Jakarta – Panitia Kerja Rancangan Undang-Undang (Panja RUU) Terorisme diminta fokus untuk membahas pada pembahasan pencegahan terjadinya terorisme. Bukan membahas kompensasi yang diberikan kepada korban terorisme. Pemberian kompensasi kepada korban terorisme itu bisa dibicarakan di tempat terpisah dengan Kementerian Hukum dan HAM (Kemenkum dan HAM).
Hal itu dikatakan Wenny Warouw yang melakukan interupsi di tengah rapat yang diakukan Panja RUU dengan Kemenkum dan HAM. Dia memintakepada ketua Panja RUU, Muhammad Syafi’i agar rapat tersebut berfokus pada pembahasan pencegahan terjadinya terorisme. “Kita ini membahas uji pencegahan terorisme, bukan ganti rugi korban,” kata Wenny dalam rapat Panja RUU Terorisme di Gedung DPR, Jakarta, Kamis (28/9/2017).
Menanggapi pernyataan Wenny Warouw, Muhammadf Syafi’i mengatakan, soal pencegahan dan pelaku terorisme sudah dibahas pada rapat sebelumnya. “Pencegahan dan pelaku terorisme sudah selesai kita bahas di rapat sebelumnya. Saat ini yang dibahasa adalah temtang korban dari perbuatan terorisme,” jelasnya.
Syafi’i menyebut rapat Panja kali ini akan berjalan tanpa debat. Pembahasan soal kompensasi tersebut diselingi dengan tawa dan minim debat. “Yang menarik dalam rapat Panja ini nggak ada perdebatan karena semua memikirkan bangsa dan negara maka kemudian kita turun rembuk saja gimana bunyi pasalnya,” tuturnya.
Dikatakan, kompensasi dan rehabilitasi bagi korban terorisme dapat diberikan kepada korban langsung maupun tidak langsung. “Ada korban langsung dan tidak langsung. Korban langsung ya mereka yang terkena, korban tidak langsung adalah mereka yang kemudian tidak bisa mendapatkan hak-haknya karena tulang punggung keluarga sudah menjadi korban,” jelas Syafi’i.

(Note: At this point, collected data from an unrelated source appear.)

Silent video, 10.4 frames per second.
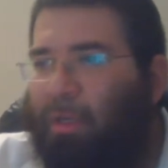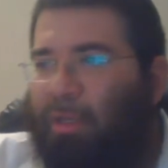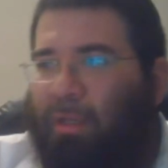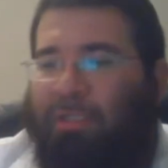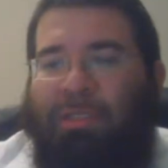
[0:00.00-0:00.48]

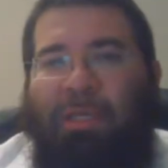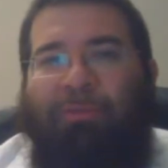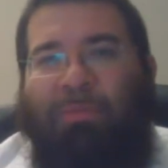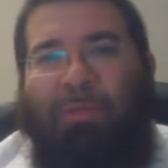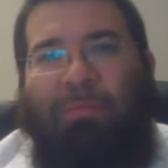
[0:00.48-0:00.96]
Let's give
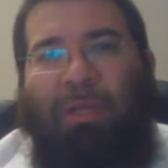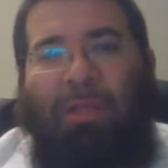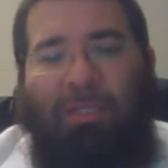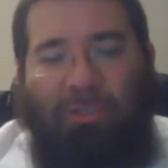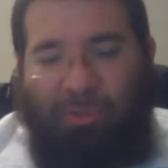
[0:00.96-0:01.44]
him some.
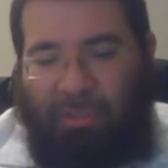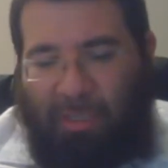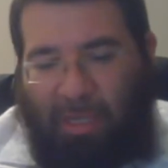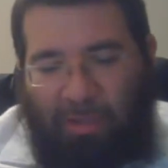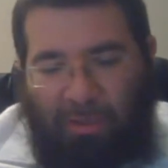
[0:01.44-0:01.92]
Let's learn
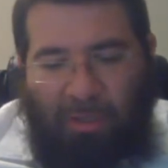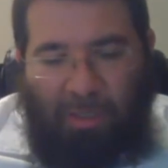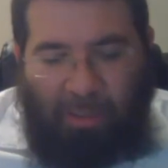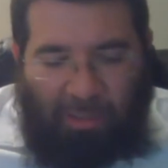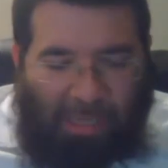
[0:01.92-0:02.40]
together.
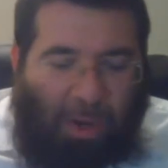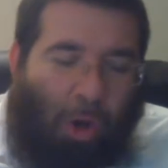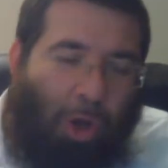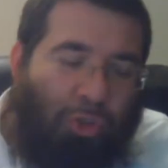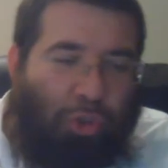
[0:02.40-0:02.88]
Yeah.
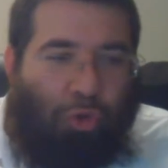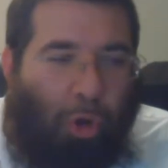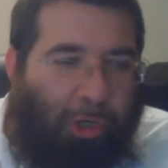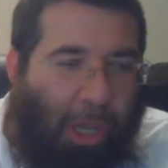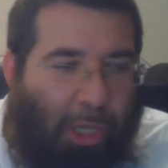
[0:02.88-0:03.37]
Oh, it's
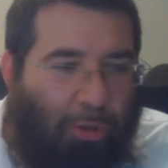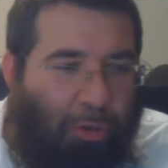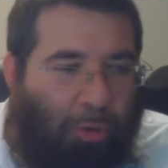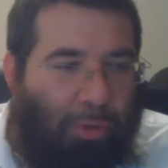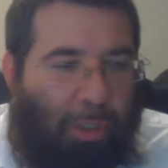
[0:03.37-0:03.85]
annoying. I hate
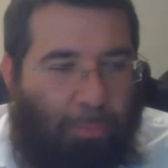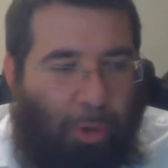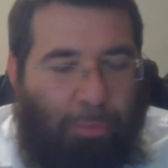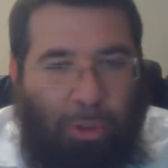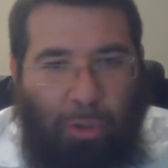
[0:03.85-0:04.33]
learning with that
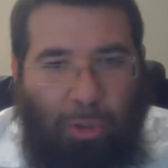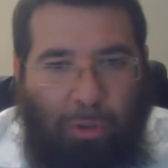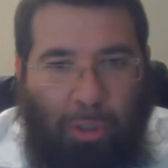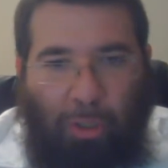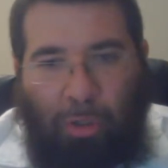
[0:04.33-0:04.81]
boy
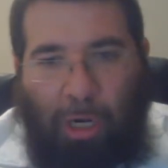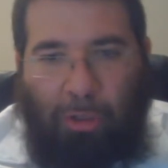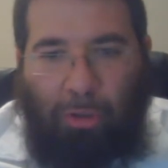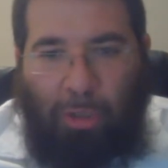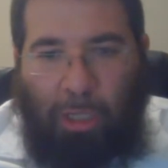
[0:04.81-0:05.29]
because, or
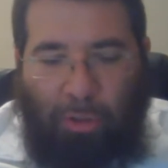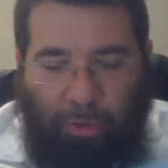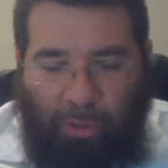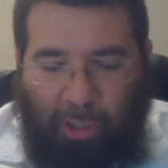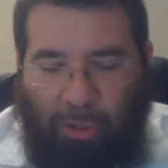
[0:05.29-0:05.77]
I don't like
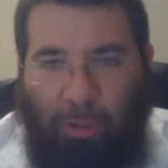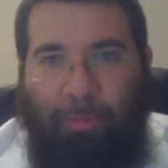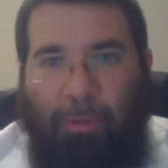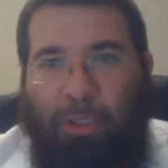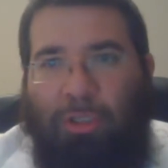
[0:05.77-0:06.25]
learning with that girl
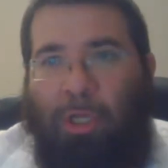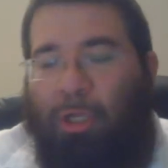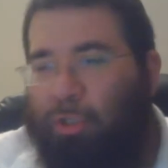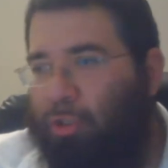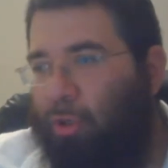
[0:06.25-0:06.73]
because
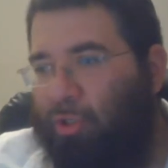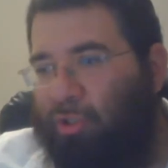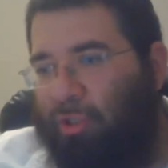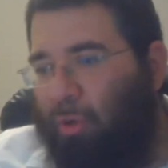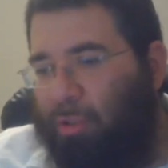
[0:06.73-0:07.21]
she's
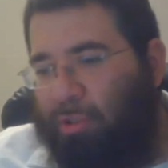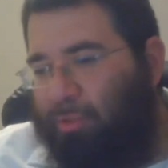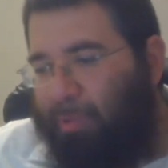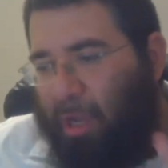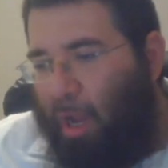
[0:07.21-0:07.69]
always
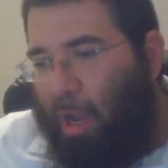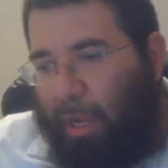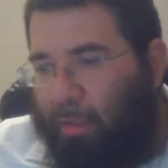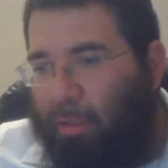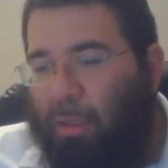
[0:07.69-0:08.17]
behind.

Permintaan penanganan terhadap medis itu dilakukan sesaat setelah seseorang menjadi korban, jadi tidak menunggu waktu. Kompensasi tersebut, dapat segera diberikan setelah keputusan persidangan tingkat pertama. Kompensasi, dapat diajukan melalui penyidik dan langsung dieksekusi setelah keputusan pengadilan tingkat pertama. Jadi tidak perlu menunggu kasasi, PK (peninjauan kembali).
Dijelaskan, ada kemajuan dalam mekanisme pengajuan kompensasi itu. Pengajuan tersebut dapat diajukan oleh pihak keluarga korban ataupun lembaga yang ditunjuk oleh pihak korban atau ahli waris lainnya. Kalau karena sesuatu hal kemudian korban ini tidak ada keberanian atau mungkin tidak ada pengetahuan untuk mengajukan klaim, UU memerintahkan kepada lembaga yang memiliki tugas melindungi korban untuk memohonkan klaim itu.
Pengajuan tersebut, dapat dilakukan kepada lembaga apa pun yang bertugas melindungi korban. Jadi tidak hanya Badan Nasional Penanggulangan Terorisme (BNPT) saja. Bisa ke LPSK, karena kita tidak menunjuk. Tapi semua badan yang bertugas melindungi korban dan saksi punya hak atas nama korban yang belum untuk mengajukan klaim itu kepada pemerintah karena garis besarnya korban terorisme adalah tanggung jawab negara.